Die negativen Auswirkungen der Streumittel veranlassten viele Gemeinden, den "weißen Winterdienst" mehr zu forcieren: Dabei reduziert das verstärkte "mechanische Schneeräumen" deutlich die nachfolgende Streuung mit auftauenden Salzen. Auch in Städten ist man sich der Streumittelfolgen - hier vor allem Staubentwicklung und Bodenschädigung - bewusst. In Wien etwa trat 2005 eine neue Winterdienstverordnung in Kraft, die ausdrücklich die Verwendung von Schlacke, Asche, Quarzsplitt, Quarzsand und Betonrecyclingsplitt verbietet. Des weiteren dürfen künftig 10 Meter um unversiegelte Bodenflächen herum keine natrium- oder halogenidhaltigen Auftaumittel mehr verwendet werden, um einer Schädigung des Erdreichs vorzubeugen. Stickstoffhaltige Auftaumittel wie Harnstoff wurden in Wien bereits untersagt.

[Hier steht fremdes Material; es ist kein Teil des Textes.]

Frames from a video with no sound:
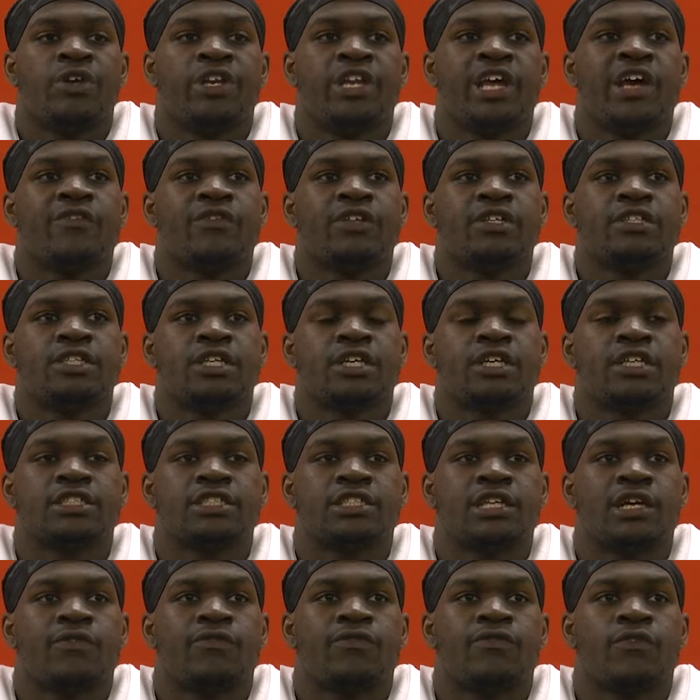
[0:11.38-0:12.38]
We definitely took a
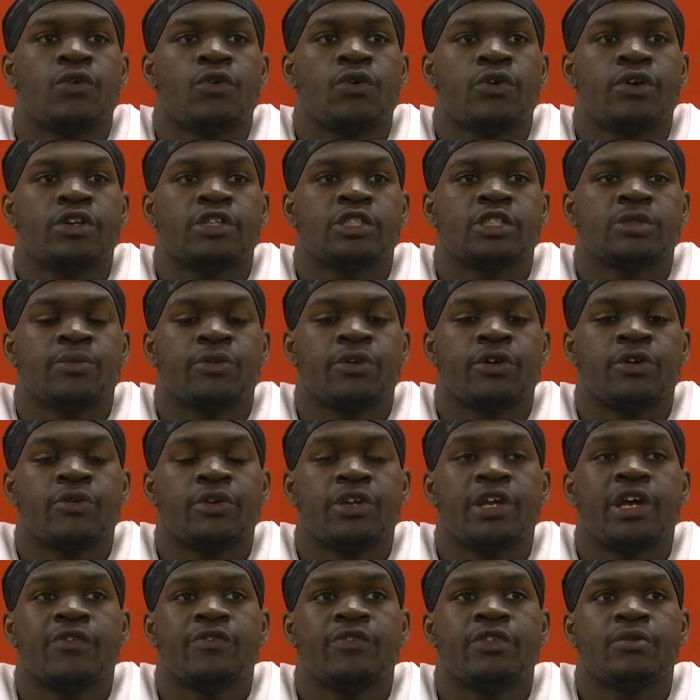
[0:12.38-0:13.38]
step forward in the spring.
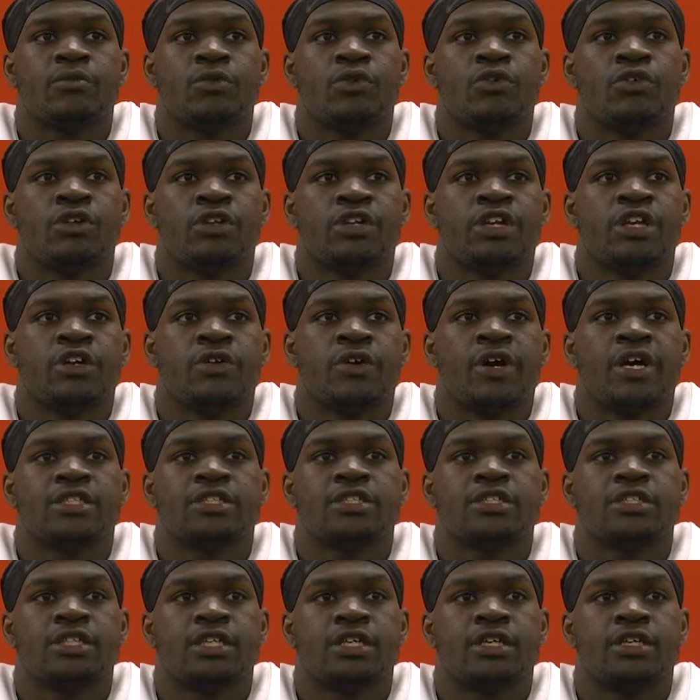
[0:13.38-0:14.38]
We definitely moved the needle as
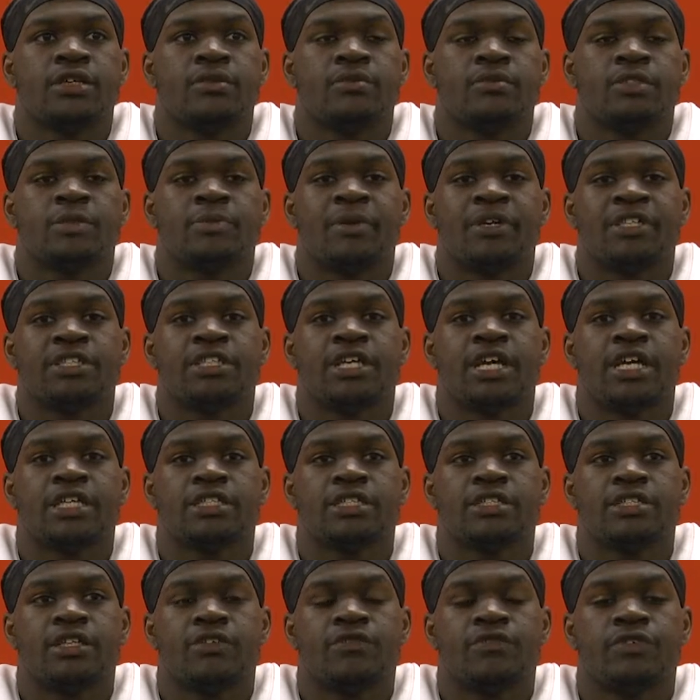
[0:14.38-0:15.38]
a team, especially as
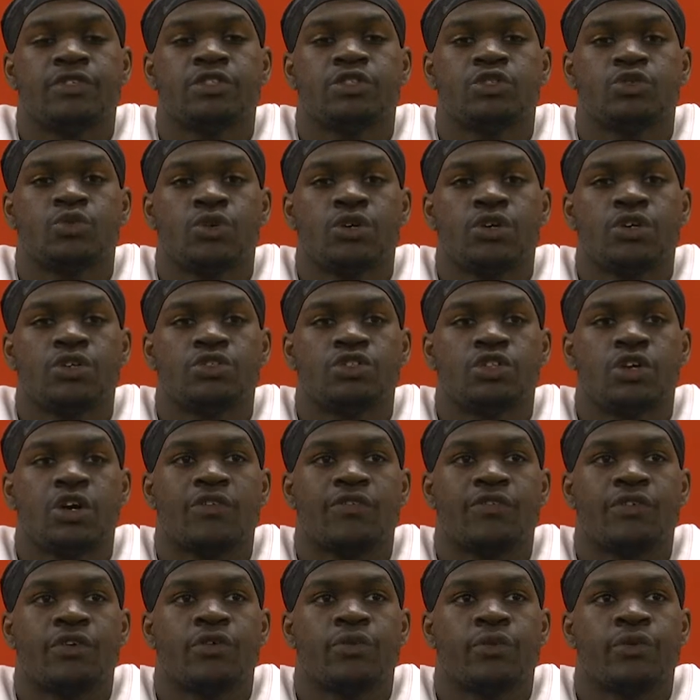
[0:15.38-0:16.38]
a defense as well. So I
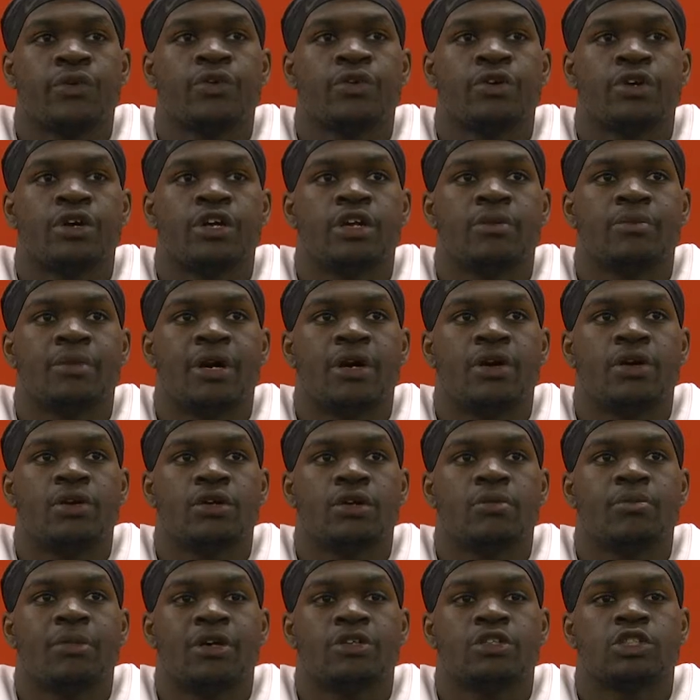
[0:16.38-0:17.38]
feel real good about
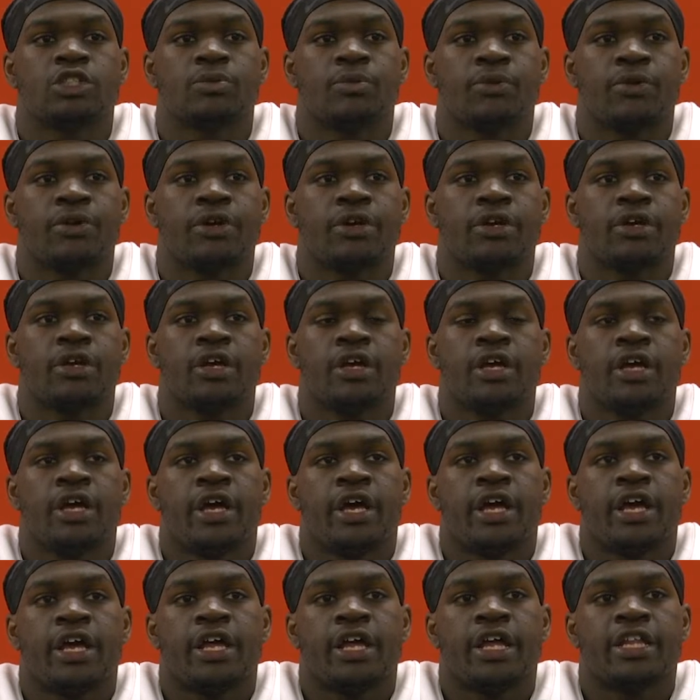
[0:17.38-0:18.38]
the spring.
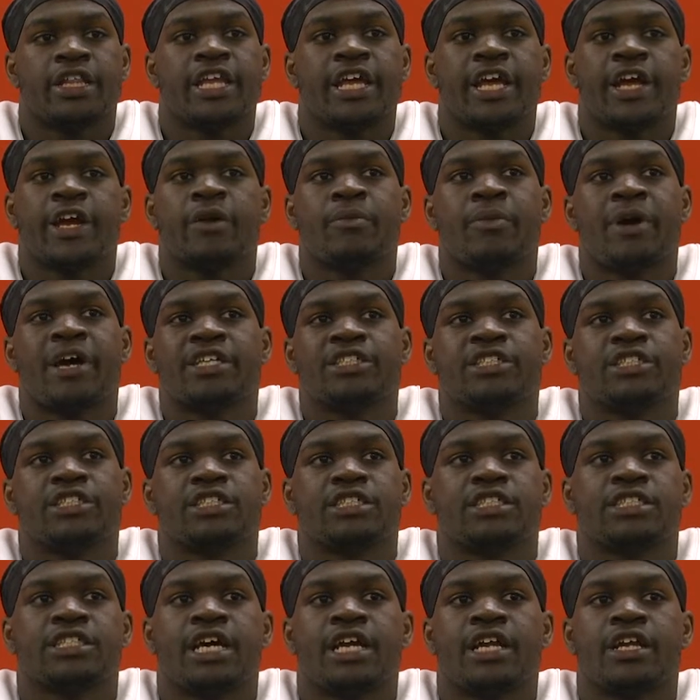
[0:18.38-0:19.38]
And I think everybody's just
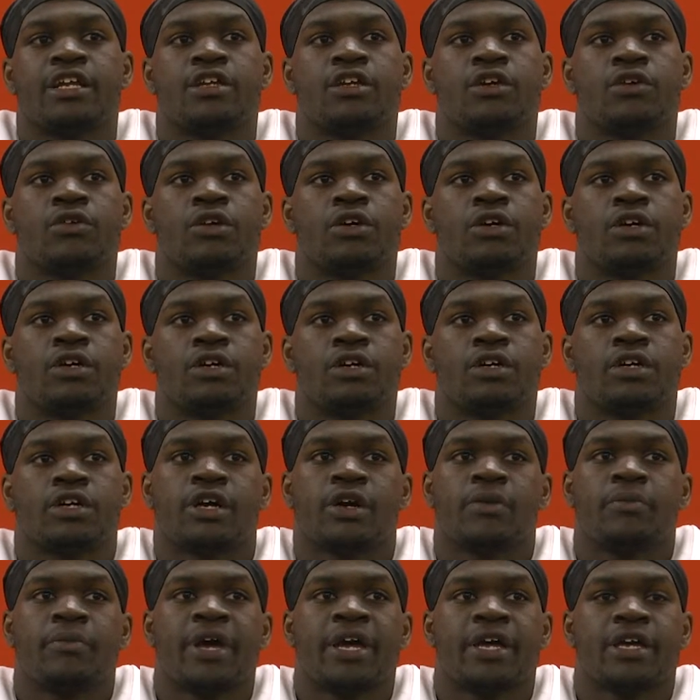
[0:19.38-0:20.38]
excited, you know, to
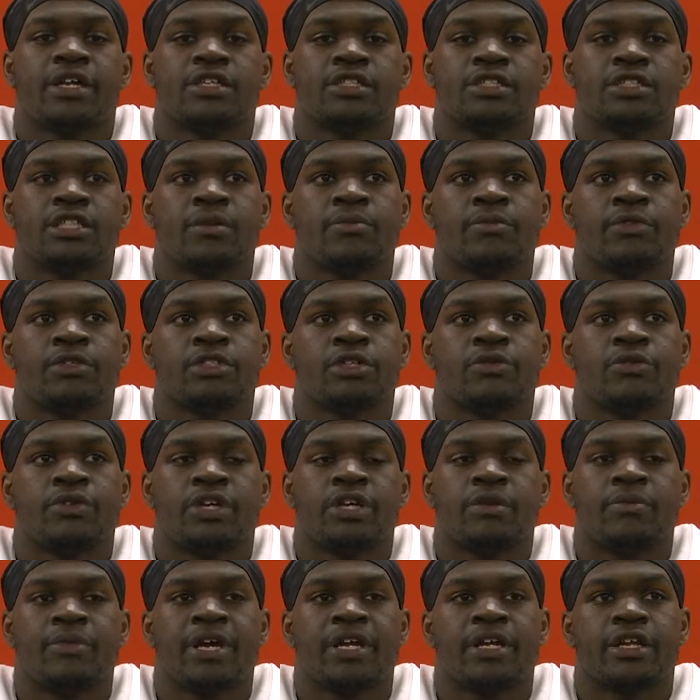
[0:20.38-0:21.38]
come back in the summer so we can
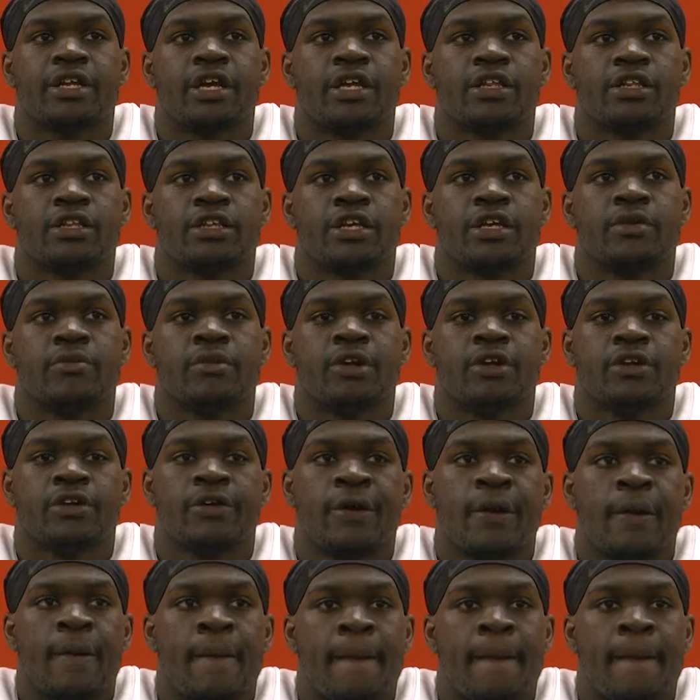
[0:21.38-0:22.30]
get back together and get better.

Das ideale Streumittel gibt es also derzeit nicht.

© Sabine Weger

Sinnvoll scheint daher die Idee eines differenzierten, dreistufigen Winterdienstes zu sein. Demnach entscheiden Privatpersonen wie Gemeinden je nach Straßen- und Wettersituation, ob sie Salz oder Splitt ausbringen oder möglicherweise ganz auf Streumittel verzichten.

Der Plan:

  • Stufe 1 - für Nebenstraßen: lediglich räumen und nicht streuen.
  • Stufe 2 - für Bürgersteige und Radwege: Räumen und möglichst nur salzfreie und staubarme Mittel streuen.
  • Stufe 3 - für Gefahrenstellen und auf Kreuzungen: Einsatz von Feuchtsalz.


Generell gilt auch bei den Streumitteln: So viel wie nötig, so wenig wie möglich!